▶ [Records to process]:
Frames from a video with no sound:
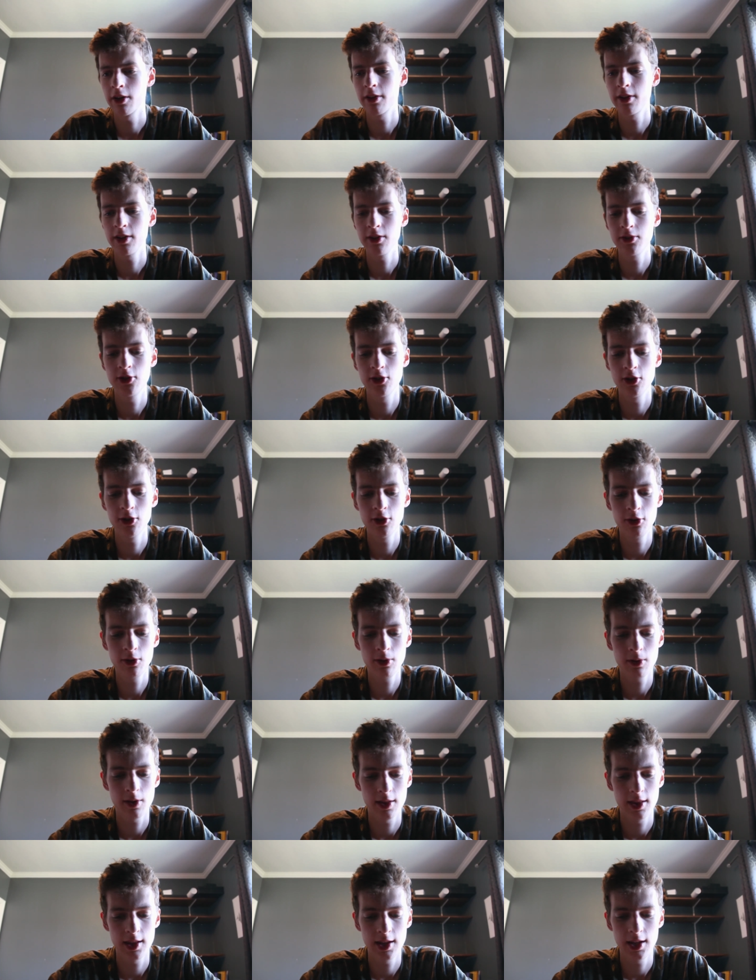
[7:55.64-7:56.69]
thing
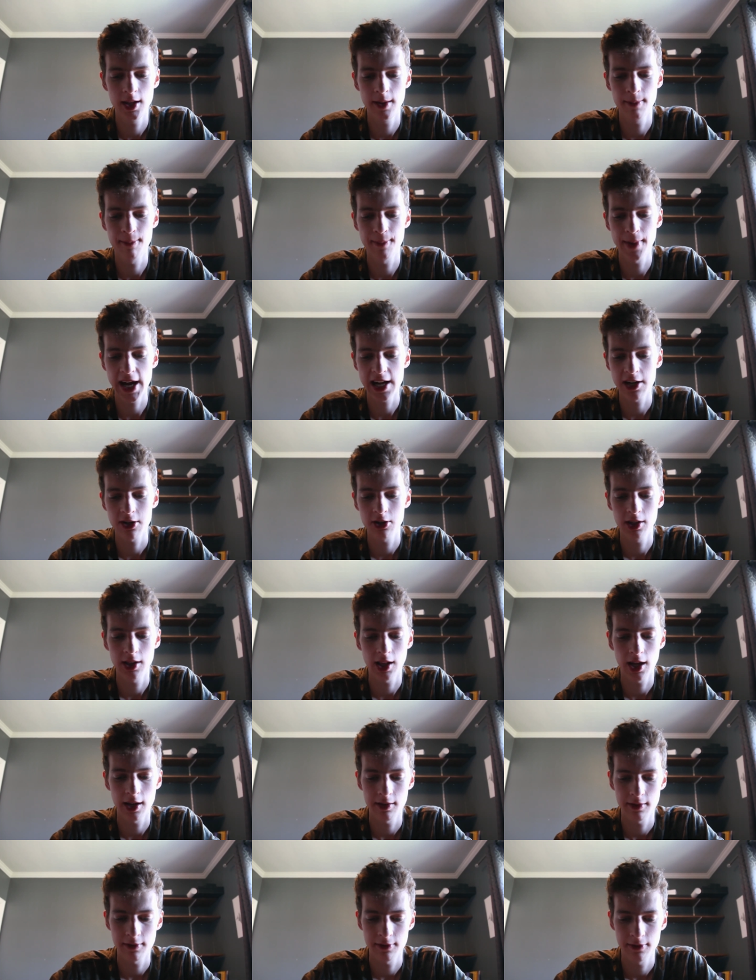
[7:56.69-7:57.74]
too, the battery
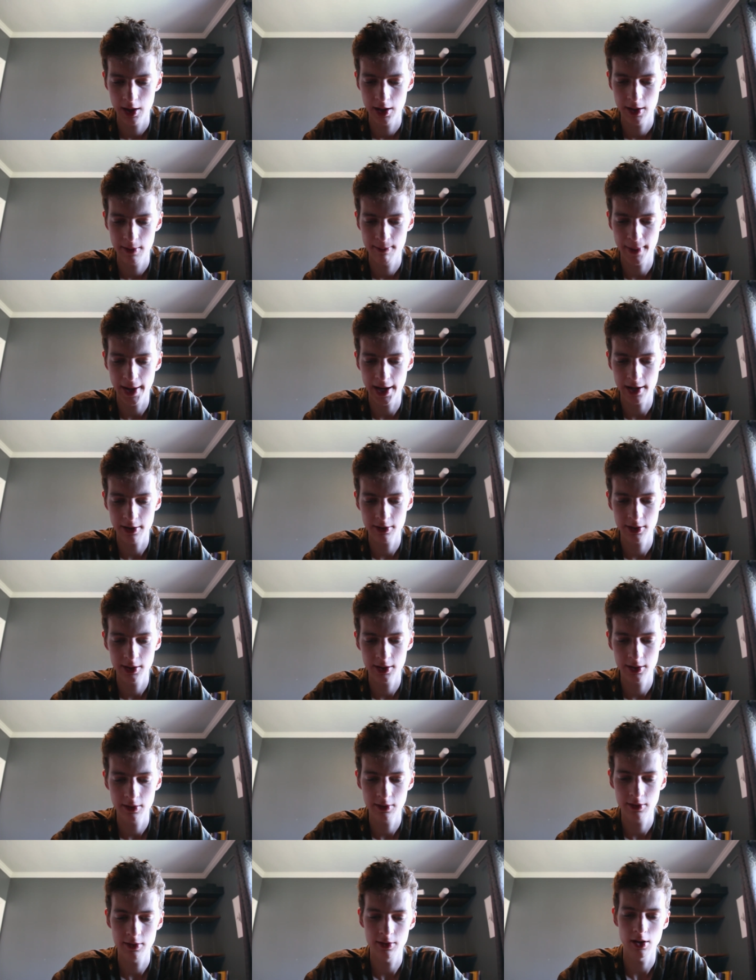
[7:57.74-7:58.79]
life. The
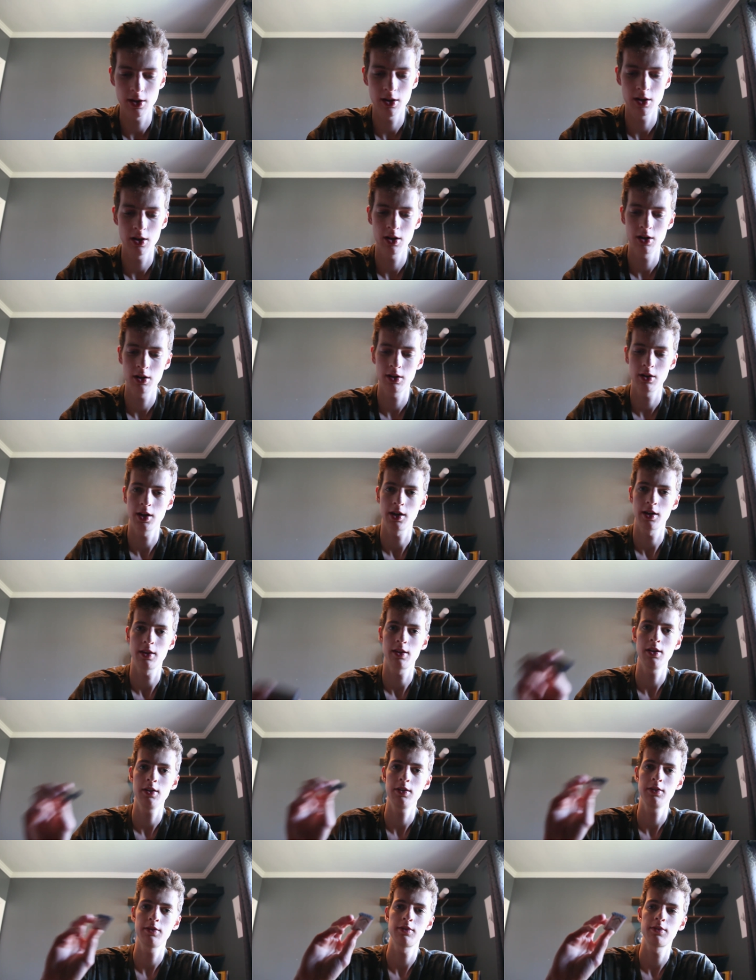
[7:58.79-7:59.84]
batteries are like
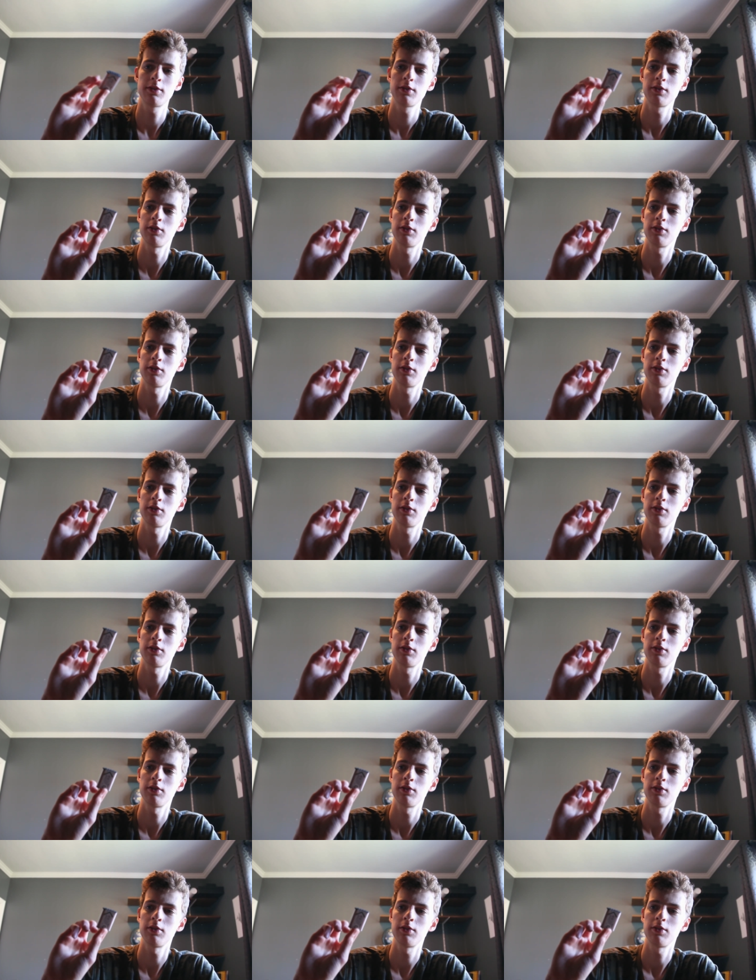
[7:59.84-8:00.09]
this.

▶ [Required action]:
Repeat the full set of records exactly, and output no pictures.

▶ [Response box]:
Frames from a video with no sound:
[7:55.64-7:56.69]
thing
[7:56.69-7:57.74]
too, the battery
[7:57.74-7:58.79]
life. The
[7:58.79-7:59.84]
batteries are like
[7:59.84-8:00.09]
this.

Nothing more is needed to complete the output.